Sebagai prasasti terima kasihku

Tuk pengabdianmu

Terpujilah wahai ibu bapak guru

Namamu akan selalu hidup dalam sanubariku

Semua baktimu akan kuukir di dalam hatiku

Sebagai prasasti terima kasihku

Tuk pengabdianmu

Engkau bagai pelita dalam kegelapan

Engkau laksana embun penyejuk dalam kehausan

Engkau patriot pahlawan bangsa pembangun insan cendekia

 

Lirik penutup, yakni pembangun insan cendekia, sebelumnya berbunyi 'tanpa tanda jasa'. Perubahan lirik lagu di kalimat terakhir ini telah disepakati dan ditandatangani pada 27 November 2007, disaksikan oleh Dirjen PMPTK Depdiknas dan ketua pengurus besar Persatuan Guru Republik Indonesia (PGRI). Perubahan lirik lagu 'Hymne Guru' ini juga diatur dalam surat edaran PGRI Nomor 447/Um/PB/XIX/2007 tanggal 27 November 2007.
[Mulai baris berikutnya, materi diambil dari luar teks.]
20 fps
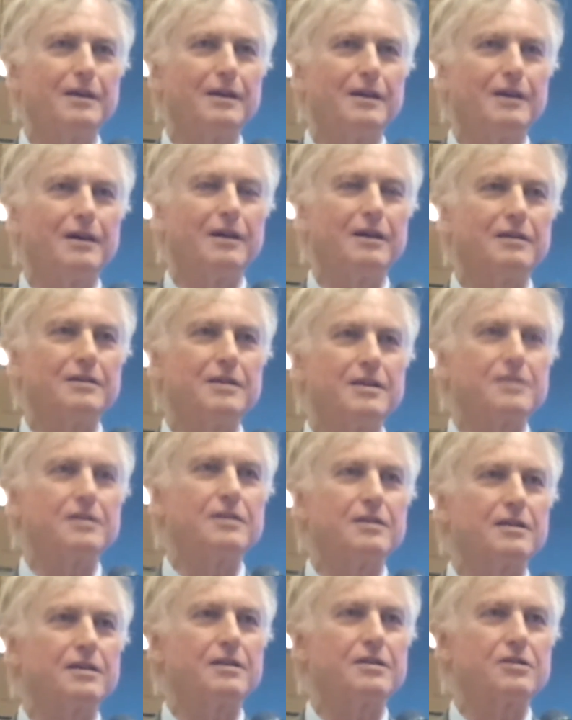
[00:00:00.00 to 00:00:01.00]
uh, is
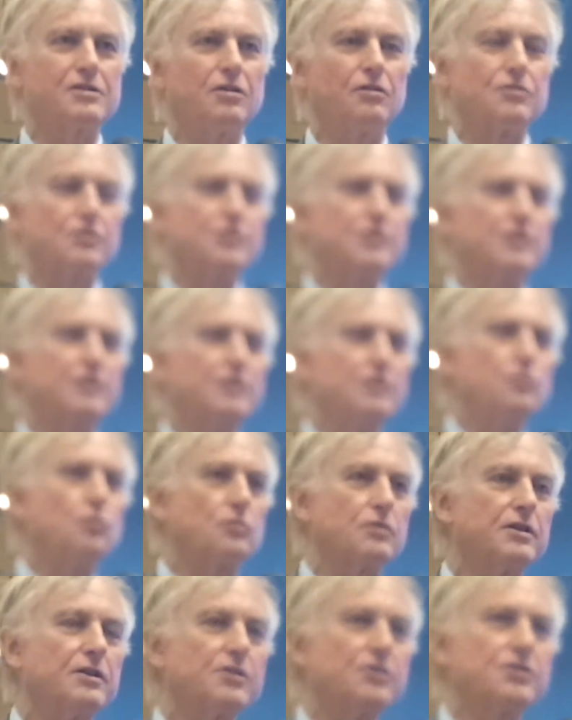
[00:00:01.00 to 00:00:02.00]
an astonishing
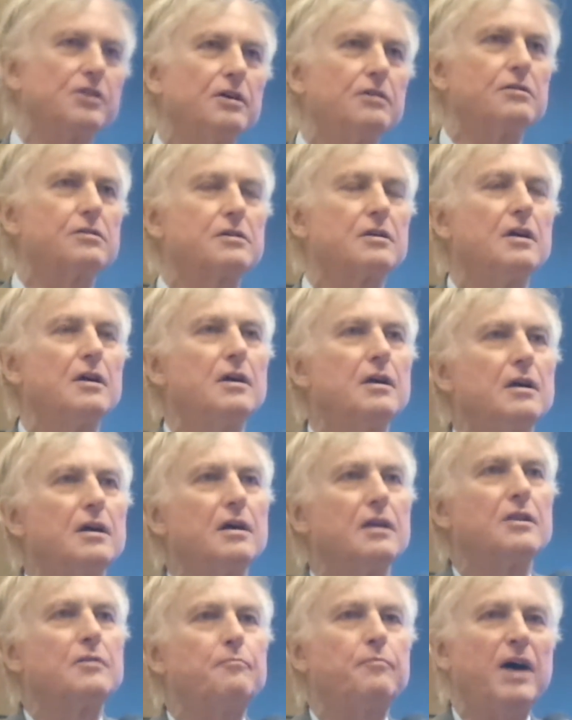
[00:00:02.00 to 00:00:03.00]
thought, and it shows
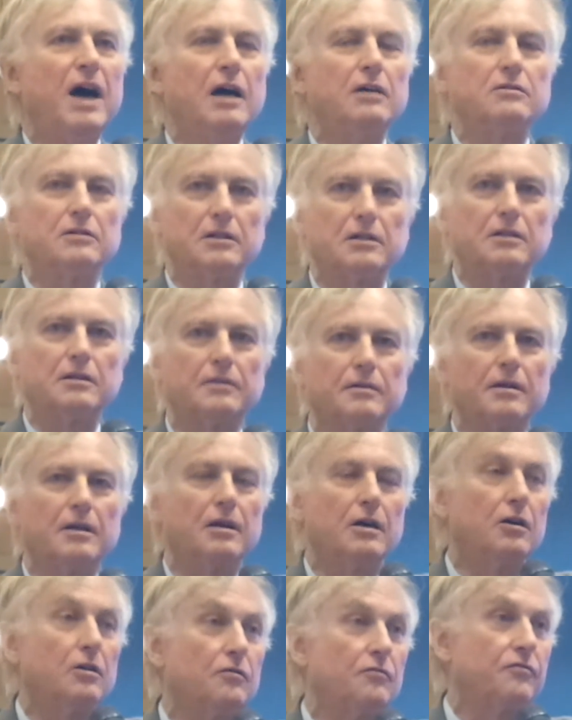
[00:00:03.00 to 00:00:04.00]
the power
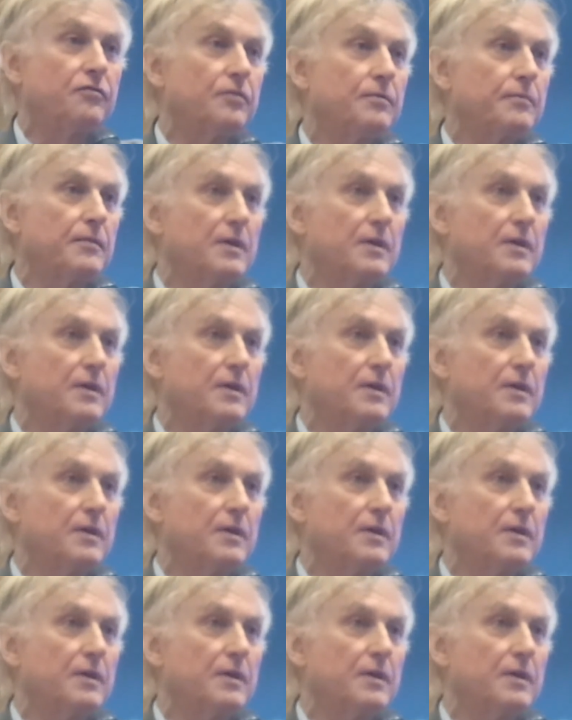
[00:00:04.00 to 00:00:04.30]
of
Sementara, Hari Guru Nasional ditetapkan Presiden Soeharto pada 25 November 1994, dengan Kepres Nomor 78 tahun 1994 tentang Hari Guru Nasional. Dikutip dari situs resmi Pemerintahan Kabupaten Bone, Sulawesi Selatan, semua berawal dari Persatuan Guru Hindia Belanda (PGHB), yang merupakan organisasi perjuangan para guru pribumi pada masa pemerintahan Hindia Belanda. Organisasi ini didirikan pada 1912 dengan latar Pendidikan yang berbeda-beda satu sama lain.

Bersama kongres guru lainnya, mereka berusaha dalam memperjuangkan persamaan hak dan posisi mereka terhadap Pemerintah Hindia – Belanda pada saat itu. Jabatan Kepala Hollandsch-Inlandsche School (HIS) yang sebelumnya selalu dijabat oleh pemerintah Belanda akhirnya diduduki orang pribumi. Pada 1932, Persatuan Guru Hindia Belanda diubah menjadi Persatuan Guru Indonesia (PGI).

Pada masa pendudukan Jepang, segala organisasi dilarang termasuk Persatuan Guru Indonesia. Sekolah ditutup dan Persatuan Guru Indonesia tidak dapat lagi melakukan aktivitas. Kemudian, Kongres Guru Indonesia diadakan pada 24 – 25 November 1945 di Surakarta. Melalui kongres tersebut, seluruh organisasi dan kelompok guru yang didasarkan atas perbedaan seperti pendidikan, agama, dan sebagainya sepakat dihapuskan. Mereka bersepakat untuk membentuk Persatuan Guru Republik Indonesia (PGRI) pada 25 November 1945.